Bio: Dhanya Sridhar is an assistant professor at the University of Montreal and a core academic member at Mila - Quebec AI Institute. She holds a Canada CIFAR AI Chair. She was a postdoctoral researcher at Columbia University and completed her PhD at the University of California, Santa Cruz. Her research interests are at the intersection of causality and machine learning, focusing on applications to text and social network data.
'Are log scales endemic yet?' Strategies for visualizing biomedical and public health data
Abstract: Data visualization is essential for analyzing biomedical and public health data and communicating the findings to key stakeholders. However, the presence of a data visualization is not enough; the choices we make when visualizing data are equally important in establishing its understandability and impact. This tutorial will discuss strategies for visualizing data and evaluating its impact with an appropriate target audience. The aim is to build an intuition for developing and assessing visualizations by drawing on theories of visualization theories together with examples from prior research and ongoing attempts to visualize the present pandemic.

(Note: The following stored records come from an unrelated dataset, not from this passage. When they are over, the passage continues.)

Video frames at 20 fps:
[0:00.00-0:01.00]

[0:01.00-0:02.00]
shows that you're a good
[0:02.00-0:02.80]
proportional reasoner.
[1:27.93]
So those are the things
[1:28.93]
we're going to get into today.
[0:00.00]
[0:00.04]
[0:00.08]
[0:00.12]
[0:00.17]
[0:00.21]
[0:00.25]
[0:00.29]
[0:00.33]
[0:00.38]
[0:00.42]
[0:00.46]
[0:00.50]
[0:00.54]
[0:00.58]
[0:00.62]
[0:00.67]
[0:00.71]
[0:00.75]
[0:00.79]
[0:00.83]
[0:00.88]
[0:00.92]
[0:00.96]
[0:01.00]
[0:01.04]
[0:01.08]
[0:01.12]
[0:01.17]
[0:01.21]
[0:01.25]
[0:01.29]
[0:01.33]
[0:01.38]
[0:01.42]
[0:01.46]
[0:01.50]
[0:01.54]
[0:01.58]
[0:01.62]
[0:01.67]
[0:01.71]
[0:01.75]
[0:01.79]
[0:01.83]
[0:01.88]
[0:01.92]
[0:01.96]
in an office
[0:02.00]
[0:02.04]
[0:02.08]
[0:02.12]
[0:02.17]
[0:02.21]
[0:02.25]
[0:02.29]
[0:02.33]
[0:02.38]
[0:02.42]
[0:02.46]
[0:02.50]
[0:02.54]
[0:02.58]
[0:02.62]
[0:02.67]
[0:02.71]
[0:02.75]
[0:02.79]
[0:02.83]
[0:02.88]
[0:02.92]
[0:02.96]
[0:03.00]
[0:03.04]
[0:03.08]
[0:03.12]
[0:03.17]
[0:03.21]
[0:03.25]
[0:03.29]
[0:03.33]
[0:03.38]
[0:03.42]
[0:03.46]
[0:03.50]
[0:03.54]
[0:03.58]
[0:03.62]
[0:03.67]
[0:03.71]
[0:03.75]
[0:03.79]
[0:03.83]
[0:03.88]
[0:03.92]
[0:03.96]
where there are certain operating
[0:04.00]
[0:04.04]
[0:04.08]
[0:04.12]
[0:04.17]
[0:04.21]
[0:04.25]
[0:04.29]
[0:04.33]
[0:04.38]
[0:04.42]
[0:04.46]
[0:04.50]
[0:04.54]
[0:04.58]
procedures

Bio: Ana Crisan is currently a senior research scientist at Tableau, a Salesforce company. She conducts interdisciplinary research that integrates techniques and methods from machine learning, human computer interaction, and data visualization. Her research focuses on the intersection of Data Science and Data Visualization, especially toward the way humans can collaboratively work together with ML/AI systems through visual interfaces. She completed her Ph.D. in Computer Science at the University of British Columbia, under the joint supervision of Dr. Tamara Muzner and Dr. Jennifer L. Gardy. Prior to that, she was a research scientist at the British Columbia Centre for Disease Control and Decipher Biosciences, where she conducted research on machine learning and data visualization research toward applications in infectious disease and cancer genomics, respectively. Her research has appeared in publications of the ACM (CHI), IEEE (TVCG, CG&A), Bioinformatics, and Nature.